AWS Cloud Operations Blog

Improve the resiliency with AWS Fault Injection service and Amazon ARC Region switch

System impairments occur frequently in distributed cloud environments, making application resilience critical for customers. While traditional disaster recovery testing approaches are often manual and time-consuming, modern chaos engineering practices help validate your application’s ability to handle failures automatically.

Amazon Application Recovery Controller (ARC) simplifies application recovery across AWS Regions and availability zones by providing readiness checks and routing controls. The new Region switch service orchestrates seamless recovery with flexible workflows, supporting both active/passive and active/active configurations. This fully managed service offers real-time recovery dashboard to monitor progress, automatic failover capabilities, and independent data planes for maximum reliability during failover scenarios.

AWS Fault Injection Service (FIS) enables you to conduct controlled chaos engineering experiments on your AWS workloads, allowing you to observe how your applications respond to various failure scenarios. This proactive approach helps you improve your application’s reliability and availability before real incidents occur.

By combining AWS Fault Injection Service and Amazon Application Recovery Controller, you can build and validate resilient multi-Region architectures.

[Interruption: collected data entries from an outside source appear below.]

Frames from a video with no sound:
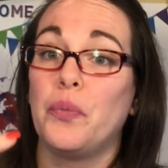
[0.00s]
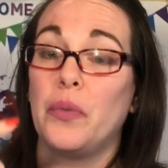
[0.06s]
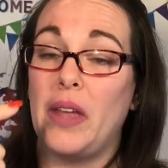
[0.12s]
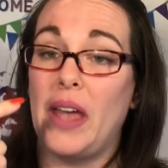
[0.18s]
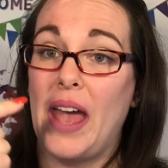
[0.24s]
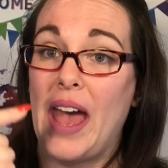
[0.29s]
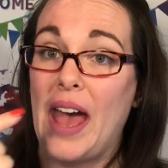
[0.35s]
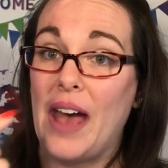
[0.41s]

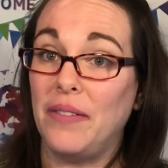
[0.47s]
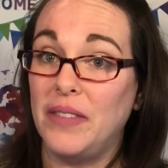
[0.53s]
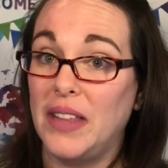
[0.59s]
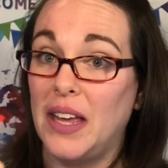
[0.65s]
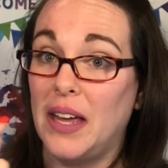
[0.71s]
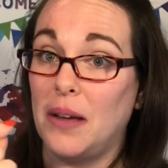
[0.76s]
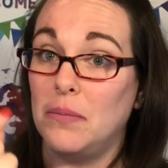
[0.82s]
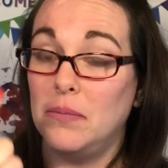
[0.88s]
have
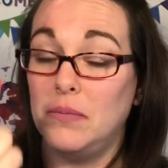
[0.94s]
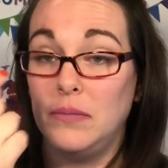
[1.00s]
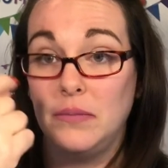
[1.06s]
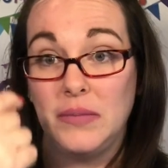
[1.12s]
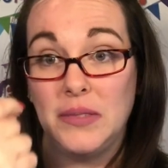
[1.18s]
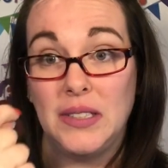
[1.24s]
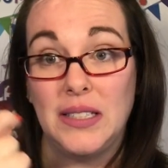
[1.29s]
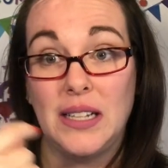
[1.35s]
them
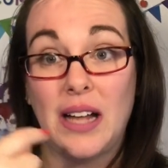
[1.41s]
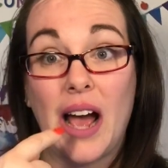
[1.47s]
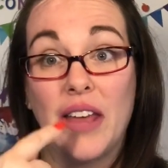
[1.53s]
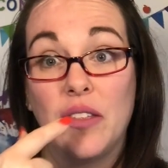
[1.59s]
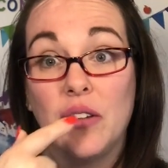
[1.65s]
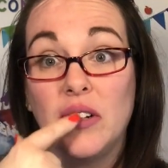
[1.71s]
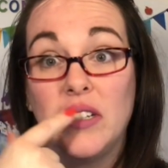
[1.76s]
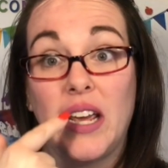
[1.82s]

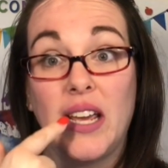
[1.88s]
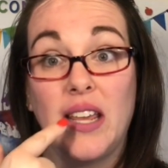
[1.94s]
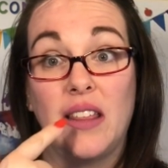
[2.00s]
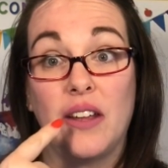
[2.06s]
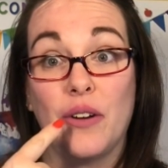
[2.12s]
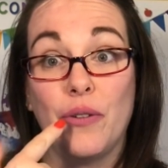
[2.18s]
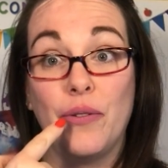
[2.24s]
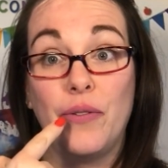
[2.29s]
either take
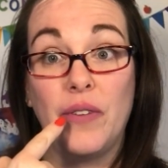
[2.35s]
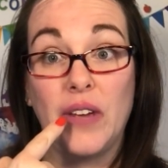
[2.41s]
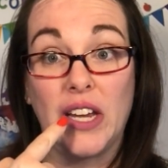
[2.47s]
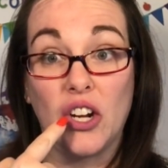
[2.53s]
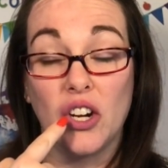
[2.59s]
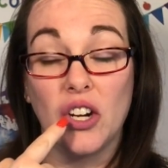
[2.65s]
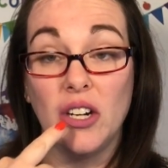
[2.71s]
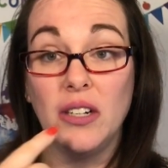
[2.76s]
their
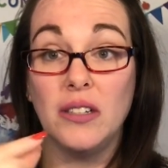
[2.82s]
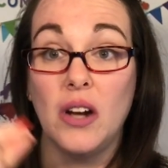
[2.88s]
finger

This blog post shows you how to:

  • Configure ARC Region switch for automated failover
  • Create FIS experiments to simulate regional failures
  • Monitor recovery dashboard using Synthetics Canary and CloudWatch
  • Validate cross-Region resilience automatically

Prerequisites

Application architecture – sample workload

Let’s take an example that demonstrates a highly available three-tier web architecture deployed across multiple AWS Regions.

Architecture Overview:

[Figure 1: multi-Region architecture with ARC]

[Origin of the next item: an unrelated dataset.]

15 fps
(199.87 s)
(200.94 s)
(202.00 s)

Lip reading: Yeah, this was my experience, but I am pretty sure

The solution discussed here consists of three main layers working together. The frontend layer uses Application Load Balancer distributed across multiple AZs and Regions, with Amazon Route 53 handling DNS routing. The application layer employs Auto Scaling groups of Elastic Compute Cloud (EC2) instances in two AZs, hosting the custom “ARC Demo” website application to demonstrate failover scenarios.

For the database layer, we utilize Amazon Aurora Global Database configured with a primary cluster and a writer instance in US West (Oregon), complemented by read replicas in both the primary Region for read scaling and US East (Ohio) for disaster recovery. This Active/Passive deployment model, with US West (Oregon) as primary and US East (Ohio) as secondary Region, provides high availability across AZs and Regions, automatic failover capabilities, scalable performance under varying workloads, and consistent data replication across Regions.

Solution Walkthrough

1. Verifying the primary website configuration

Let’s verify ARC Demo website’s current state before proceeding with failover testing. Accessing the website URL shows “Hello, World! PRIMARY REGION – Oregon”, confirming that traffic is being served from US West (Oregon) Region in Active mode. The website is configured in a Route 53 public hosted zone using failover routing policy and is associated with ARC routing control health checks. By default, when the routing control state is off for both US West (Oregon) and US East (Ohio) Regions, traffic routes to the primary record in US West (Oregon).

[Figure 2: ARC Demo website is serving from primary Region]

[Figure 3: Routing controls for primary US West (Oregon) and US East (Ohio) Regions]

2. Setting up Application Recovery Controller – Region switch plan

Amazon Application Recovery Controller (ARC) Region switch helps orchestrate application recovery across AWS Regions. In the AWS Management Console, navigate to ARC and create a new Region switch plan implementing an Active/Passive multi-Region recovery approach. This configuration specifies US West (Oregon) as primary Region and US East (Ohio) as standby Region, with a Recovery Time Objective (RTO) of 30 minutes. This RTO benchmark helps measure actual failover performance and optimize recovery procedures for business continuity.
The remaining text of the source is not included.